Exercise aim: Each record that follows is to be transcribed exactly, excluding its images.

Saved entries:
▶

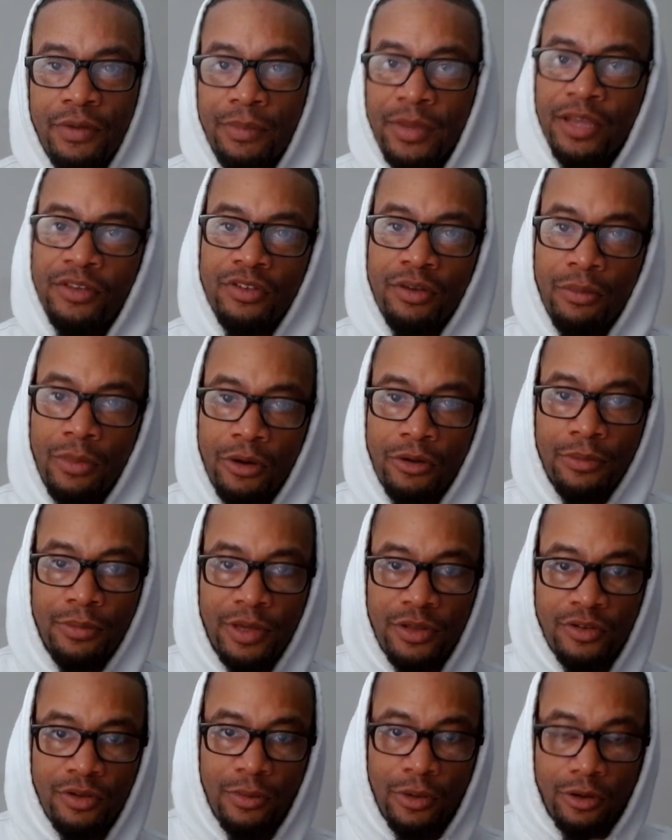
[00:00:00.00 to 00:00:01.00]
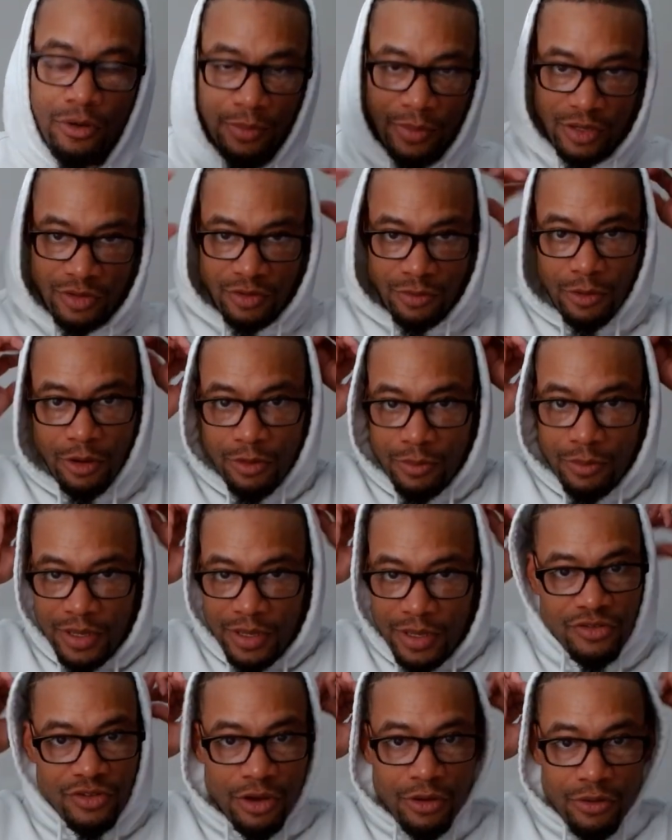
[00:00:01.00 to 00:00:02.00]
me, some more to be, some more to be, some more to be,
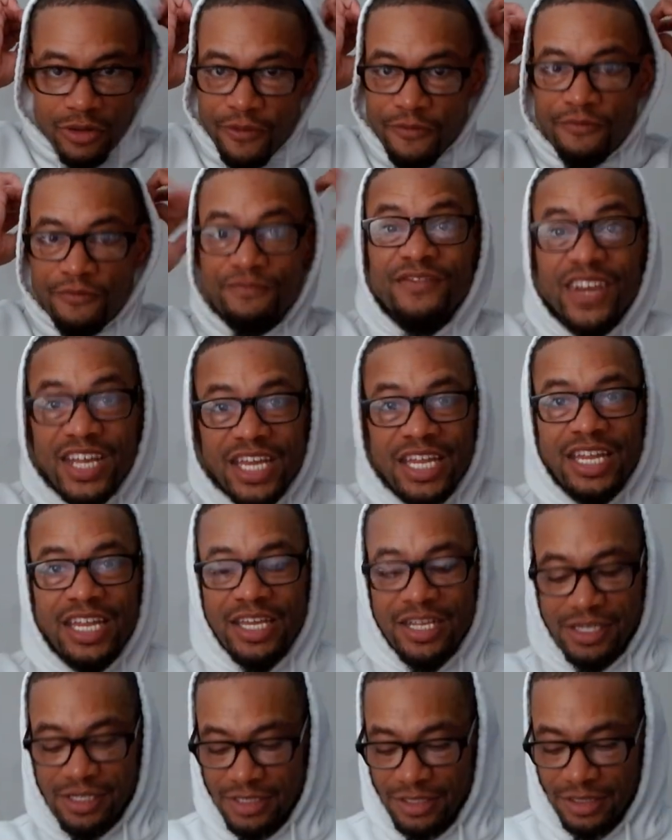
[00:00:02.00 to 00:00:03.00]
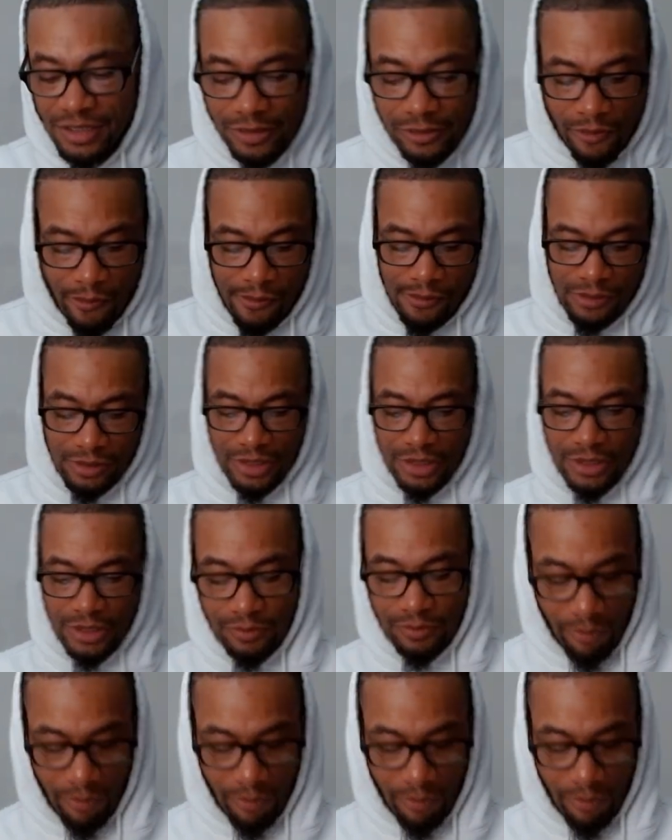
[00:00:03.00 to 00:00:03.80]
and solo. It is. Alright.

◀

Problem solution:
[00:00:00.00 to 00:00:01.00]
[00:00:01.00 to 00:00:02.00]
me, some more to be, some more to be, some more to be,
[00:00:02.00 to 00:00:03.00]
[00:00:03.00 to 00:00:03.80]
and solo. It is. Alright.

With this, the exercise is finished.